Comentario evangélico. Domingo 30 Ordinario, ciclo B.
Pero él gritaba más
Gritar más en este caso no parece que sea un signo de mala educación o de un carácter excesivamente primario, sino una manifestación de fe profunda de quien, rodeado de esperanza y caridad, desea alcanzar las promesas que Dios nos ha hecho. Promesas que, dada la experiencia de limitación, son inalcanzables por las propias fuerzas, que son tan solo un ardiente anhelo. Promesas que están como todo ser humano en las manos de Dios Padre.

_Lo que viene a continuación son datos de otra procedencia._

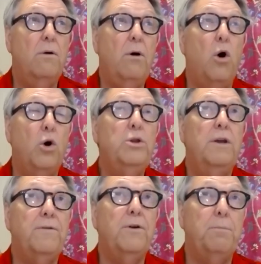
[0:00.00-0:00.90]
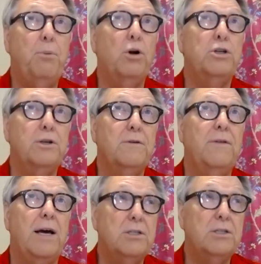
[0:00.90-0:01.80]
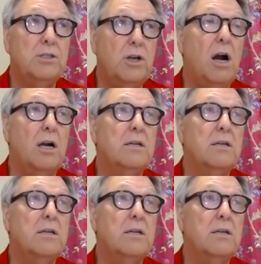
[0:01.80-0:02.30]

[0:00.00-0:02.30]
only for the portion of that start.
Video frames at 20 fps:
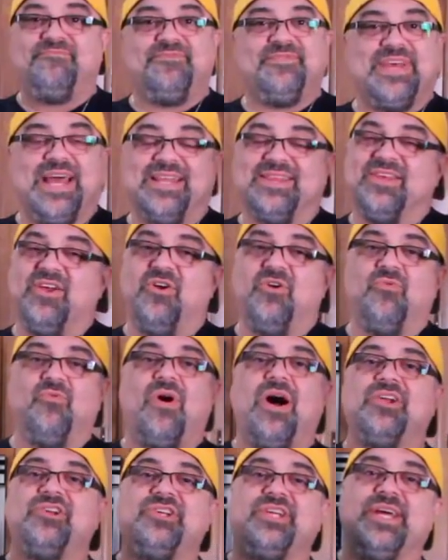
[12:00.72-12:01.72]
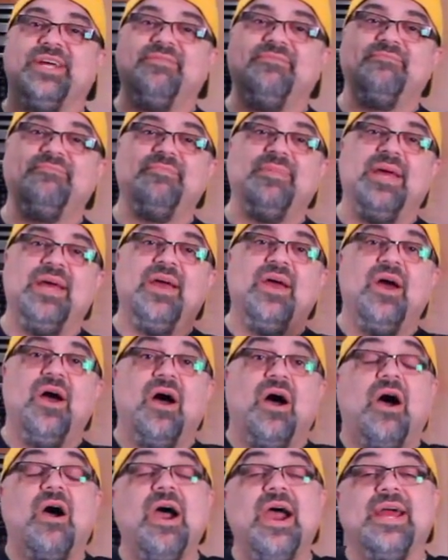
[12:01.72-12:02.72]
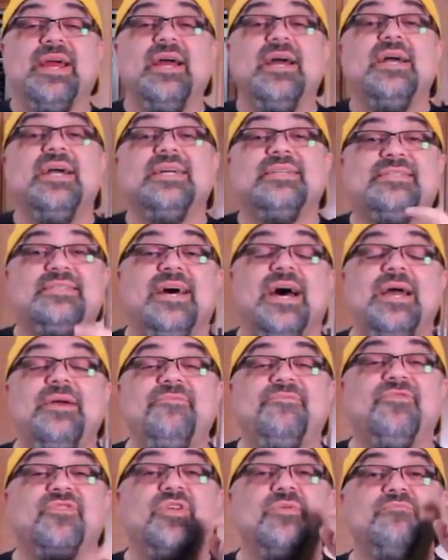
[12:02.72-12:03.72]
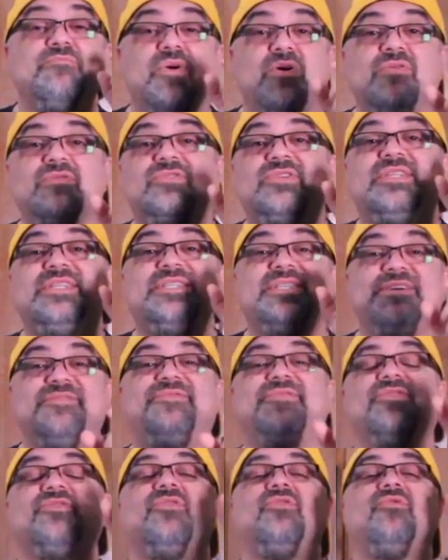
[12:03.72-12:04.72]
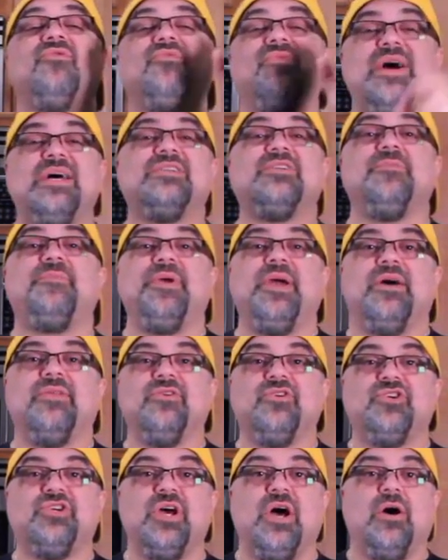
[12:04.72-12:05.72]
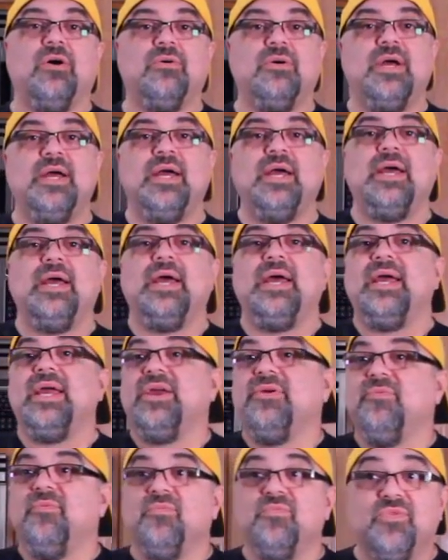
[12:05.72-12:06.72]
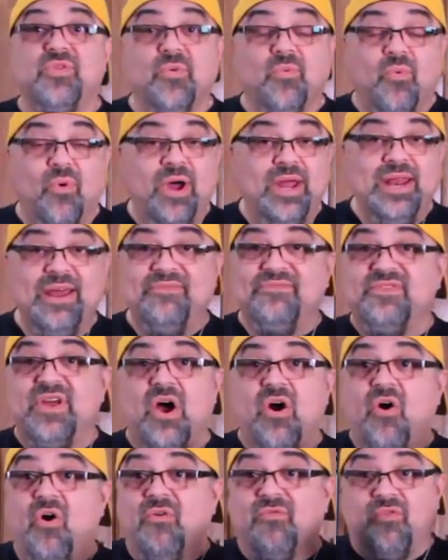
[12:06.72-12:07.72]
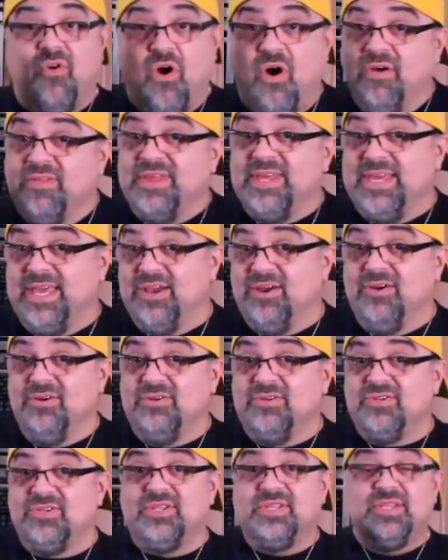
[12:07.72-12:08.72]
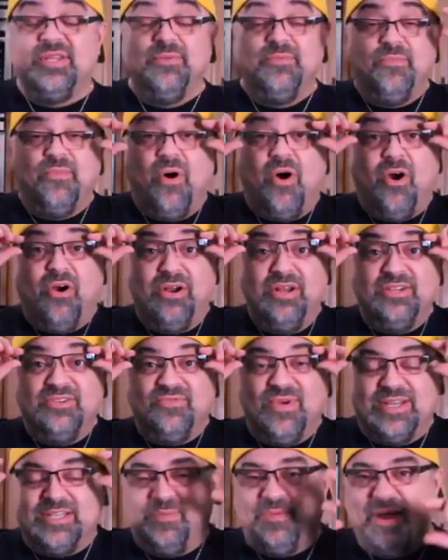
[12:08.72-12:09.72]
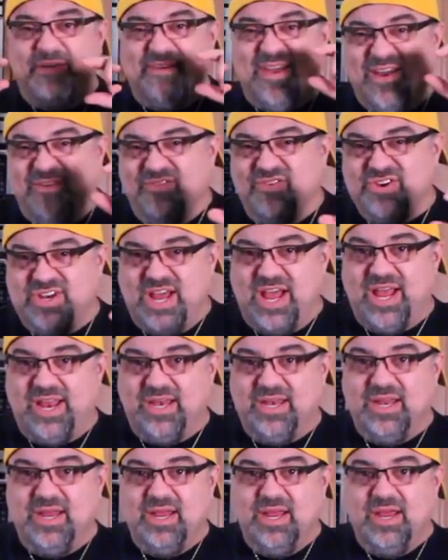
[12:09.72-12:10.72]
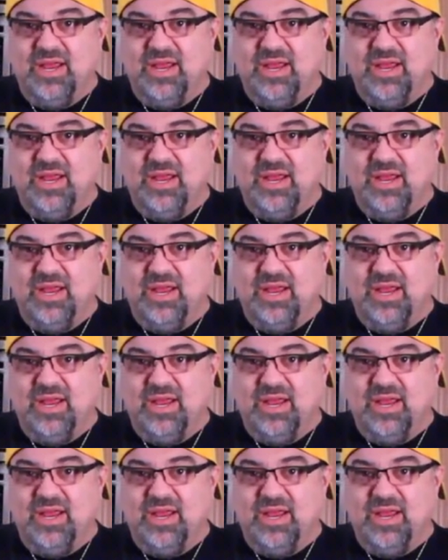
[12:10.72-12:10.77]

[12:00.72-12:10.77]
Sat there and watched it. All right, it's time for the most difficult recipe on the show. The one I've over all the years, the hardest recipe I've ever done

Tengo para mi que los católicos de nuestro tiempo son muy poco gritones o, en todo caso, equivocan el destinatario de sus gritos. El único que puede devolver la vista al ciego Bartimeo es el Hijo de Dios encarnado. Bartimeo no ve los objetos pero tiene perfectamente presente quien puede dar luz a su vida: no se dirige a los fariseos, no se dirige a los sacerdotes del templo, no se dirige a los escribas, no se dirige ni a judíos ni a romanos. Bartimeo grita a Jesucristo y a nadie más. Ni siquiera grita a los que le regañan para que calle.
Mi oración, tú oración. ¿A quién va dirigida? ¿A la nada? ¿A tu interioridad? ¿A imágenes de madera o escayola? ¿A las autoridades civiles, militares o eclesiásticas? Nuestra oración sólo se entiende como relación familiar en la Trinidad: un cristiano -todos los cristianos- ora en el Espíritu (el Espíritu clama en él), por Cristo, al Padre. Además de dirigirse únicamente a quien puede darnos luz, ha de ser un grito incesante, cada vez más fuerte, con más volumen y, sobre todo, más frecuente y más confiado. No hay más. Las distorsiones que obran en tu oración el mundo, el demonio y la carne solo lograrás evitarlas por la penitencia y la mortificación.
María, en este último domingo de octubre, te pedimos que nos acompañes en la oración. Tú con el Espíritu Santo sois quienes nos podéis enseñar.